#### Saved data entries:
· · ·

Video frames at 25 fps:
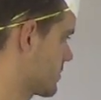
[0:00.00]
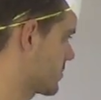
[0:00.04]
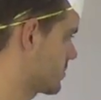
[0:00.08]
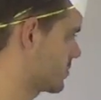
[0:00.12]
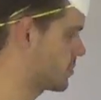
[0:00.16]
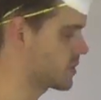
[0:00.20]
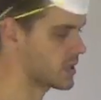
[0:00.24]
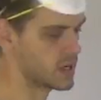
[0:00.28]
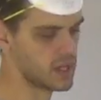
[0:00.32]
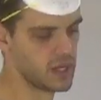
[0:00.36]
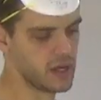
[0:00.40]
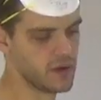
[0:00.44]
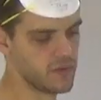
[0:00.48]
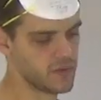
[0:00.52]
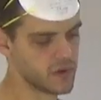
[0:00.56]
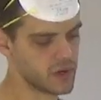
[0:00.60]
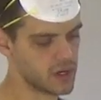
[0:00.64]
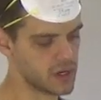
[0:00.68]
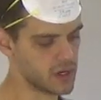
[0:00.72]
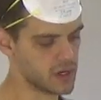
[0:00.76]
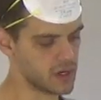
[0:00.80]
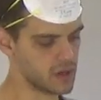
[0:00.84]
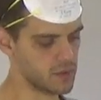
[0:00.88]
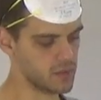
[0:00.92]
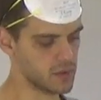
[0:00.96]
Проявка
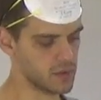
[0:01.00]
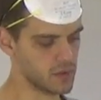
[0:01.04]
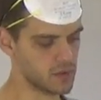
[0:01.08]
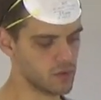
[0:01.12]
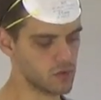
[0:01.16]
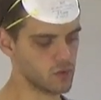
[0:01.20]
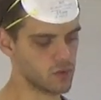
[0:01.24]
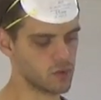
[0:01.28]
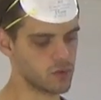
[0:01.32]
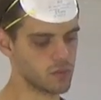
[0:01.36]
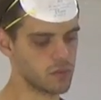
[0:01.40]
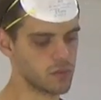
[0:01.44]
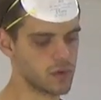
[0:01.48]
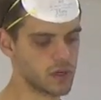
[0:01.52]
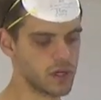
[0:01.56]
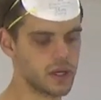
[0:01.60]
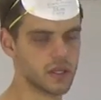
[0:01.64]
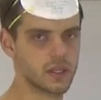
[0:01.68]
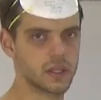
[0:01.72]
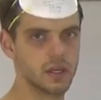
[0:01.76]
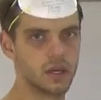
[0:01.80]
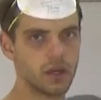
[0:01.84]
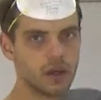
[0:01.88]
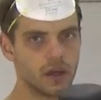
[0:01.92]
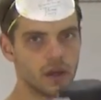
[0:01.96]
рекомендую
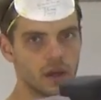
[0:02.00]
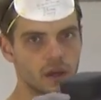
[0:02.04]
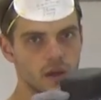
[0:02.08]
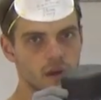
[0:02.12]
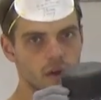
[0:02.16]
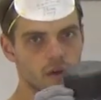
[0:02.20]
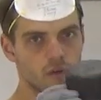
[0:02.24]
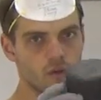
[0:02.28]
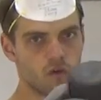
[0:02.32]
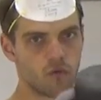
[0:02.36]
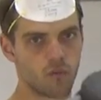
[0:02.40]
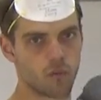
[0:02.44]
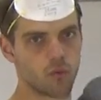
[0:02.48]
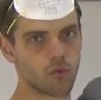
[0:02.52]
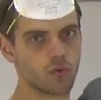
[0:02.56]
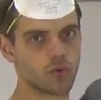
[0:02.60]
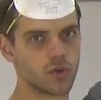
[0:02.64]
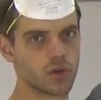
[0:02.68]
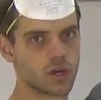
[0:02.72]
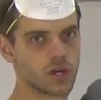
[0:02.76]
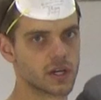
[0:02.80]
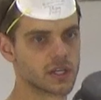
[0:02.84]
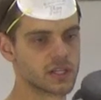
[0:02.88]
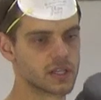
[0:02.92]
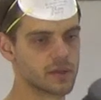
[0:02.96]
брать в
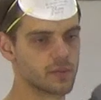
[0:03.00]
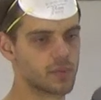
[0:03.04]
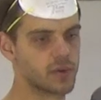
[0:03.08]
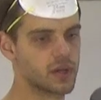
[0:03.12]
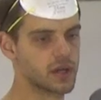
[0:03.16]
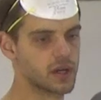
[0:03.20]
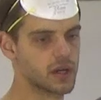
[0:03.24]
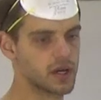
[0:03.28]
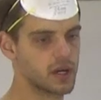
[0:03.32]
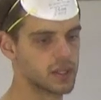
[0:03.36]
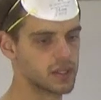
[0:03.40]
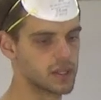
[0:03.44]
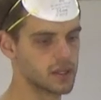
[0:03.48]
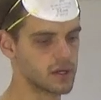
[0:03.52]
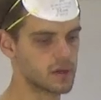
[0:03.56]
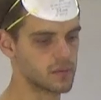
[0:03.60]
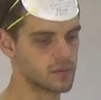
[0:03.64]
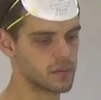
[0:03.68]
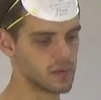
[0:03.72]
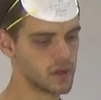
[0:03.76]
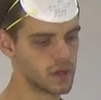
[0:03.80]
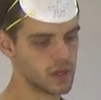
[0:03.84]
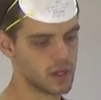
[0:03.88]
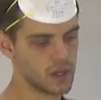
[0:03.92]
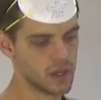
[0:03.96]
пудрах с аппликатором.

· · ·

#### Required work:
Every line of the records above should be reproduced exactly, with no pictures included.

#### Task output:
Video frames at 25 fps:
[0:00.00]
[0:00.04]
[0:00.08]
[0:00.12]
[0:00.16]
[0:00.20]
[0:00.24]
[0:00.28]
[0:00.32]
[0:00.36]
[0:00.40]
[0:00.44]
[0:00.48]
[0:00.52]
[0:00.56]
[0:00.60]
[0:00.64]
[0:00.68]
[0:00.72]
[0:00.76]
[0:00.80]
[0:00.84]
[0:00.88]
[0:00.92]
[0:00.96]
Проявка
[0:01.00]
[0:01.04]
[0:01.08]
[0:01.12]
[0:01.16]
[0:01.20]
[0:01.24]
[0:01.28]
[0:01.32]
[0:01.36]
[0:01.40]
[0:01.44]
[0:01.48]
[0:01.52]
[0:01.56]
[0:01.60]
[0:01.64]
[0:01.68]
[0:01.72]
[0:01.76]
[0:01.80]
[0:01.84]
[0:01.88]
[0:01.92]
[0:01.96]
рекомендую
[0:02.00]
[0:02.04]
[0:02.08]
[0:02.12]
[0:02.16]
[0:02.20]
[0:02.24]
[0:02.28]
[0:02.32]
[0:02.36]
[0:02.40]
[0:02.44]
[0:02.48]
[0:02.52]
[0:02.56]
[0:02.60]
[0:02.64]
[0:02.68]
[0:02.72]
[0:02.76]
[0:02.80]
[0:02.84]
[0:02.88]
[0:02.92]
[0:02.96]
брать в
[0:03.00]
[0:03.04]
[0:03.08]
[0:03.12]
[0:03.16]
[0:03.20]
[0:03.24]
[0:03.28]
[0:03.32]
[0:03.36]
[0:03.40]
[0:03.44]
[0:03.48]
[0:03.52]
[0:03.56]
[0:03.60]
[0:03.64]
[0:03.68]
[0:03.72]
[0:03.76]
[0:03.80]
[0:03.84]
[0:03.88]
[0:03.92]
[0:03.96]
пудрах с аппликатором.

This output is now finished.